# Listed entries

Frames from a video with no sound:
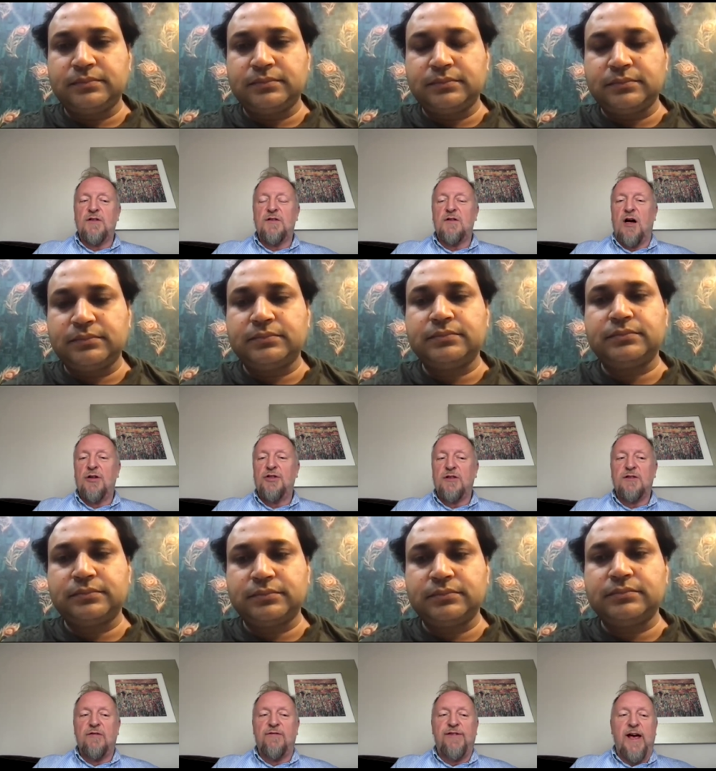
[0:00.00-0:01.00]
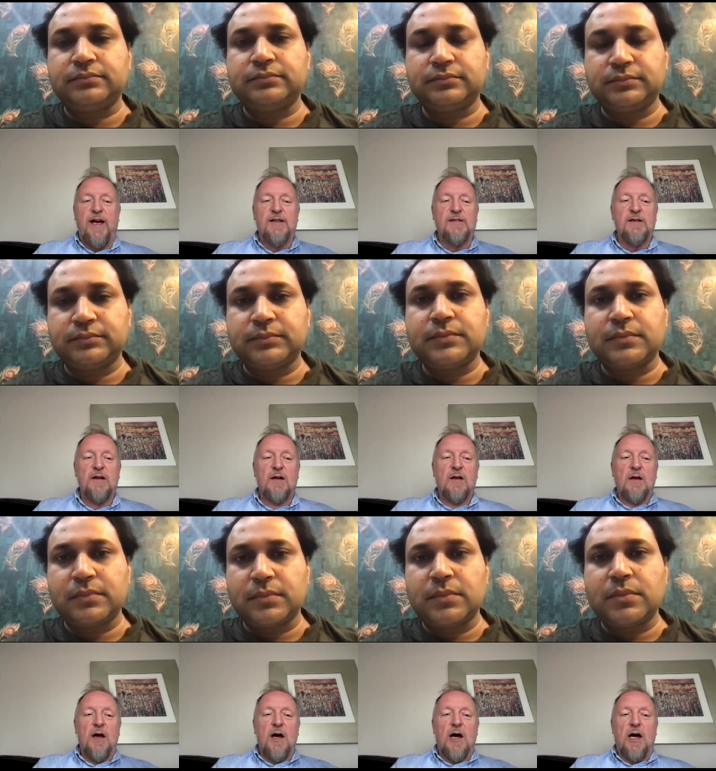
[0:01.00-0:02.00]
Speaker 1: just are just a phase
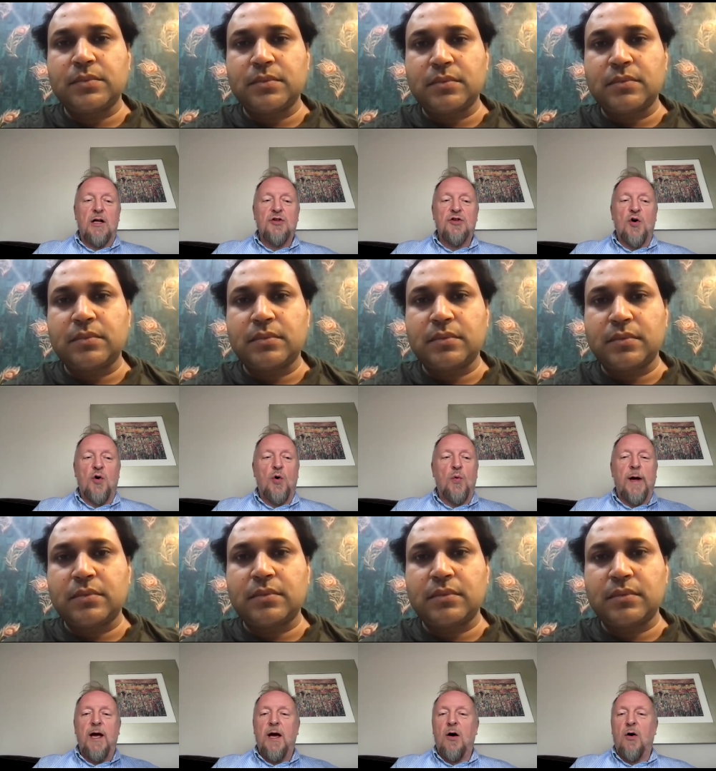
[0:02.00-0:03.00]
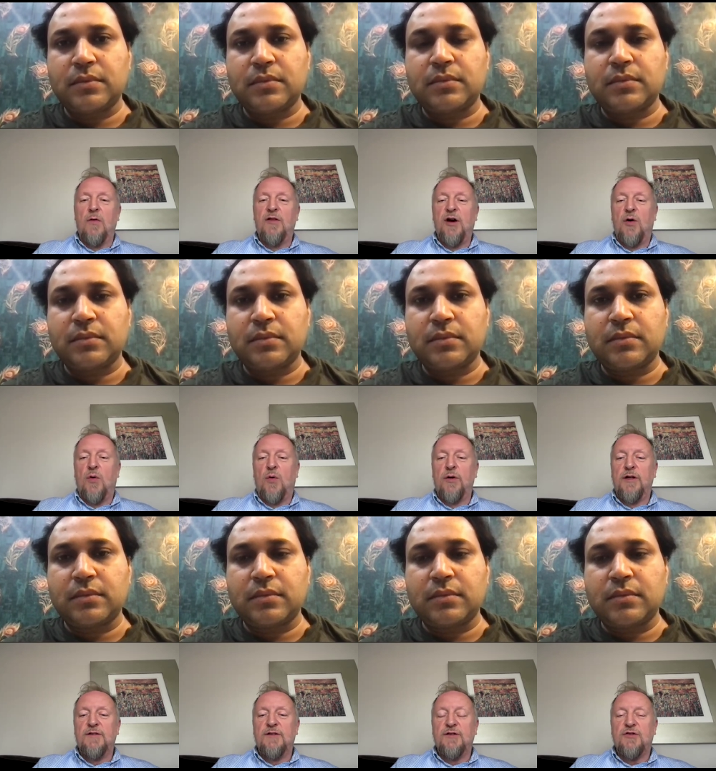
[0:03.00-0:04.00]
and go away on their
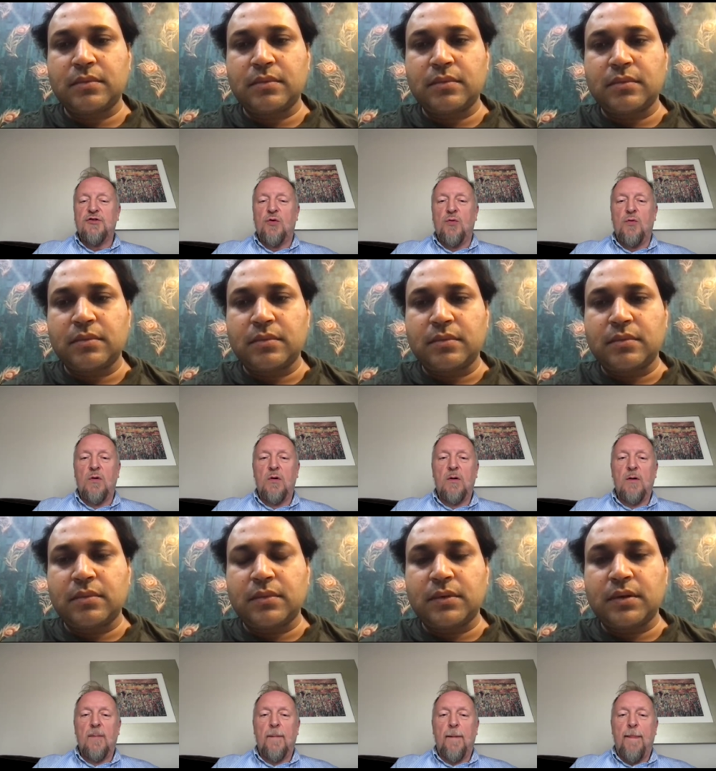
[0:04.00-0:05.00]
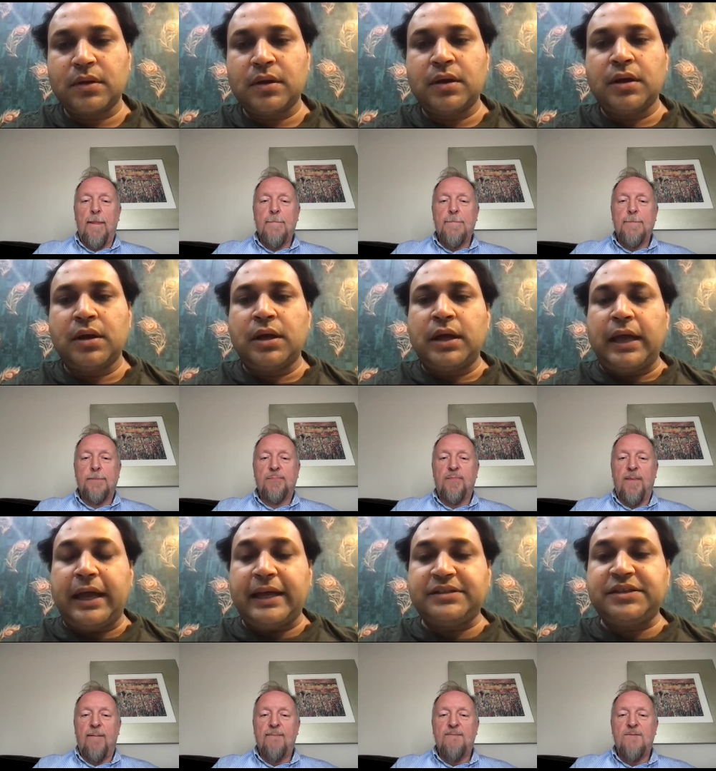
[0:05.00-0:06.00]
own. Is this true?
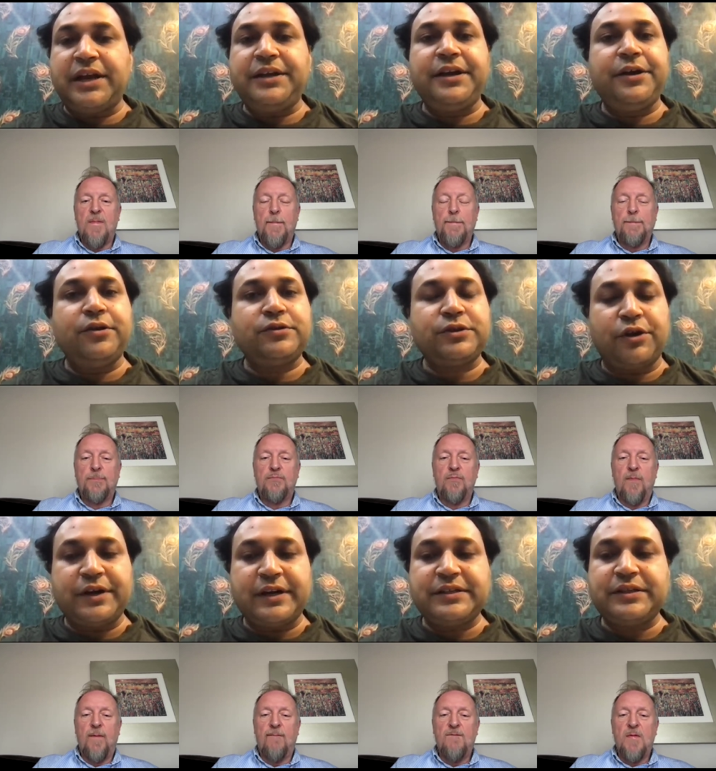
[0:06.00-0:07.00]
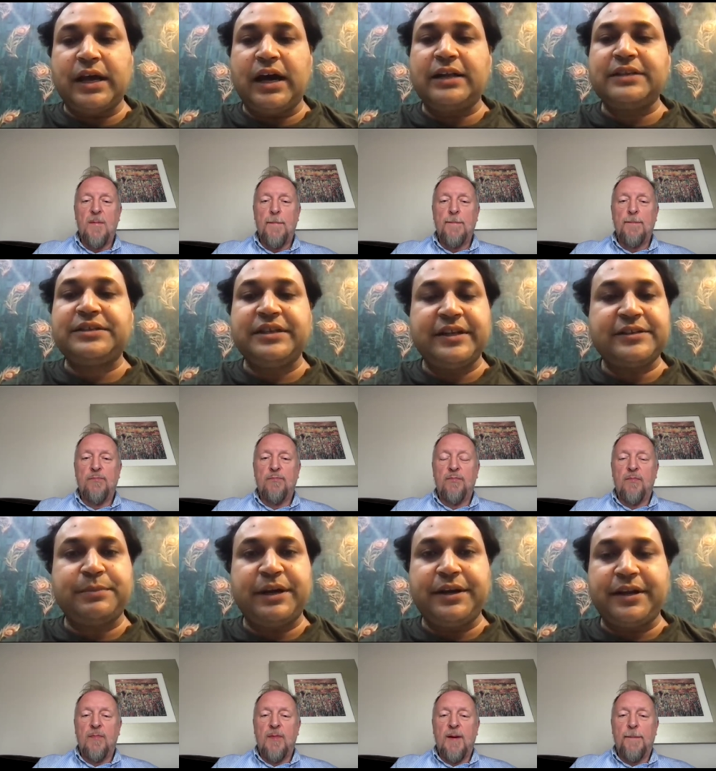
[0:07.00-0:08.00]
Speaker 2: Anxiety disorders are serious
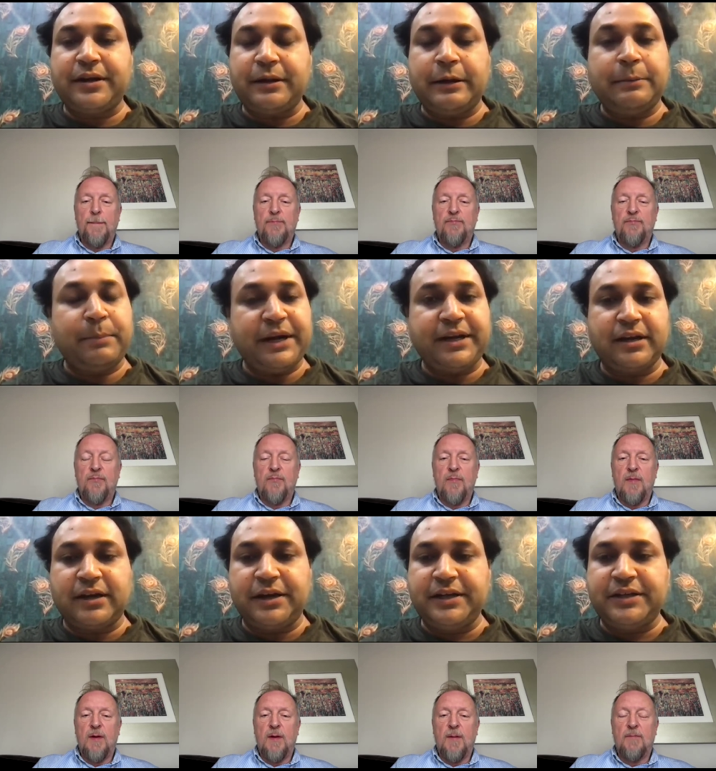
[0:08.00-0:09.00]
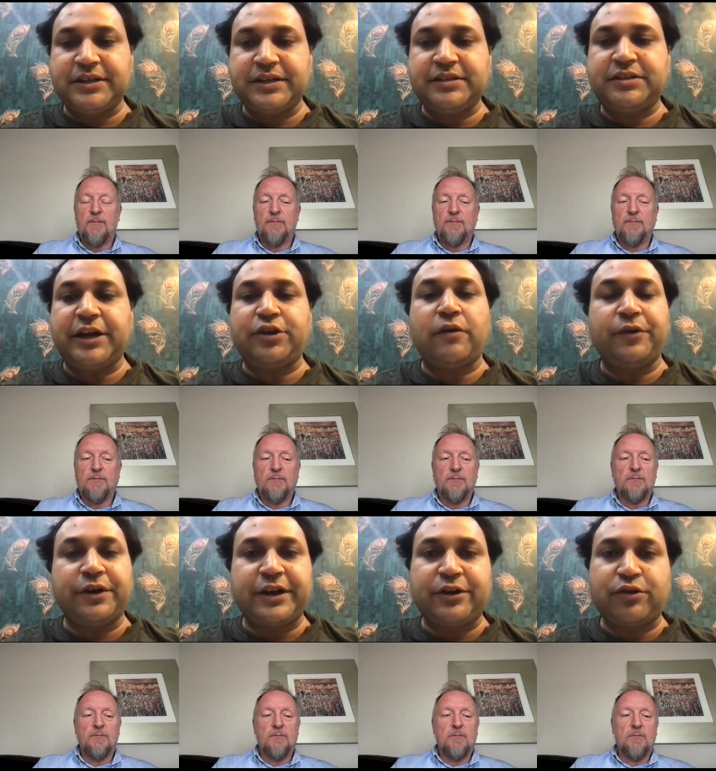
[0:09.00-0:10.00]
uh, medical conditions that
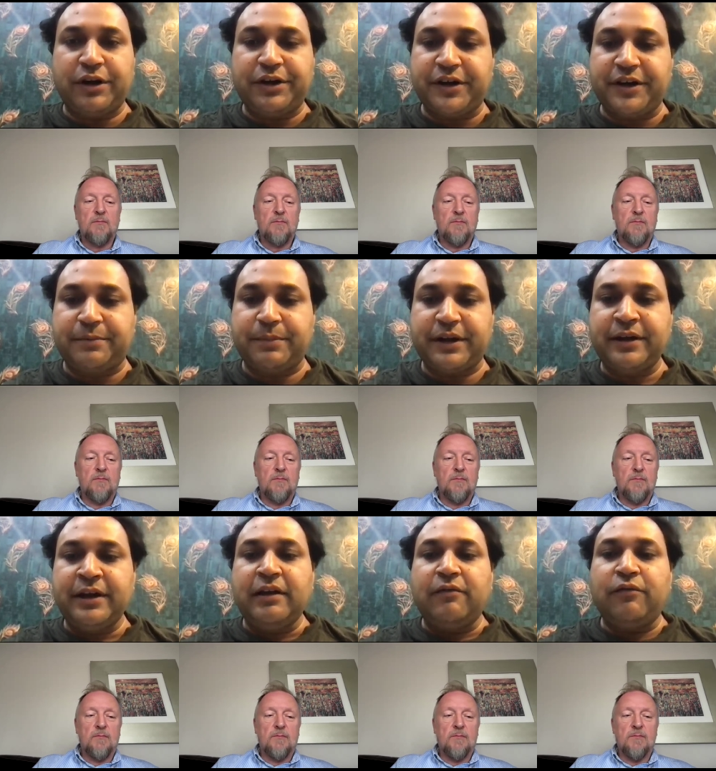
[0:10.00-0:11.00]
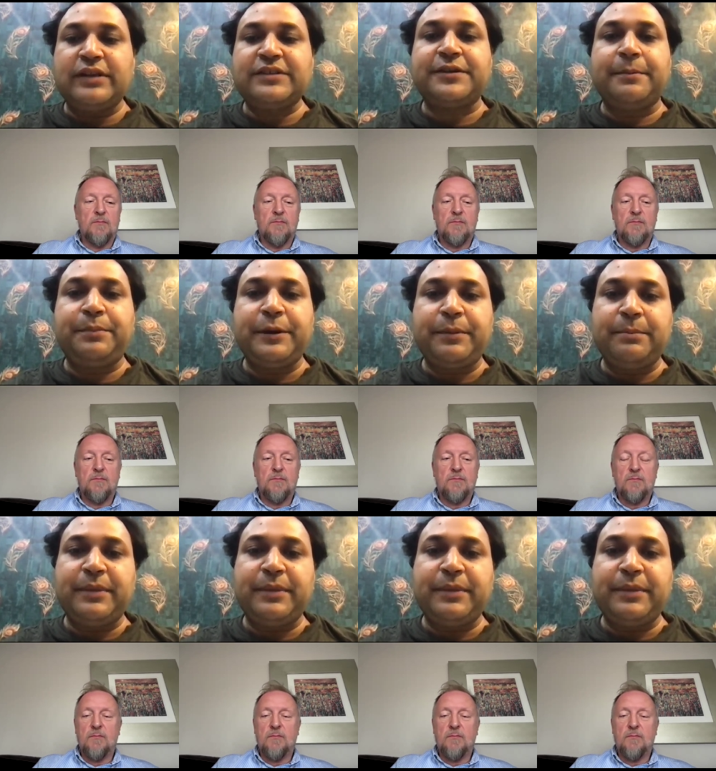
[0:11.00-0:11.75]
often require treatment. While some people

# Problem details
All lines from the one containing "[0:01.00-0:02.00]" through the final line of the entries above must be restated word for word, pictures excluded.

# Answer box
[0:01.00-0:02.00]
Speaker 1: just are just a phase
[0:02.00-0:03.00]
[0:03.00-0:04.00]
and go away on their
[0:04.00-0:05.00]
[0:05.00-0:06.00]
own. Is this true?
[0:06.00-0:07.00]
[0:07.00-0:08.00]
Speaker 2: Anxiety disorders are serious
[0:08.00-0:09.00]
[0:09.00-0:10.00]
uh, medical conditions that
[0:10.00-0:11.00]
[0:11.00-0:11.75]
often require treatment. While some people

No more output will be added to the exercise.